The 6.0 I am building will have a forged rotating assembly, LSA heads, and a near stock cam(still deciding)
BUT will turn 7000rpm and will be boost ready. This is all for around 5500 bucks(machine work was somehow 250 bucks, but I think the guy at the counter screwed up, 2300 rotating, 1200 for heads, 1500 for cam/valve train/400 for pan). It should make a solid 480-500 at the crank and take ANYTHING I can throw at it.
The turbo system will be another 2000 roughly. The fuel system, that should handle anything I want is going to be around 1000. Then finally the computer system is about 1700.
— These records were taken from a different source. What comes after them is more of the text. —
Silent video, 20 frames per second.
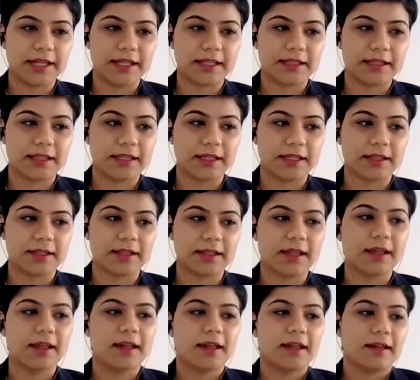And then
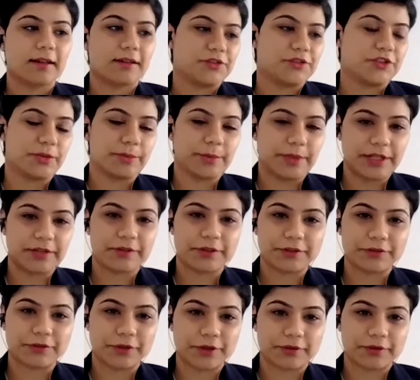Germany
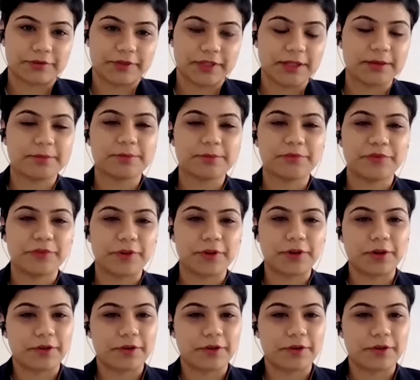was one of them for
I can always upgrade the turbo and make more too!
I should be able to make 800rwhp(my is 700 but I am going to crank it up!)
So for about 10k I can have pretty much any power level I want with an engine that I can throw anything at. Sure it isn't "cheap" but it's "future" proof. I am building this for a c10. I was going to use it in my camaro, but a big block and t56 magnum(that I cant seem to sell) is just going to stay in it and I'll build something else!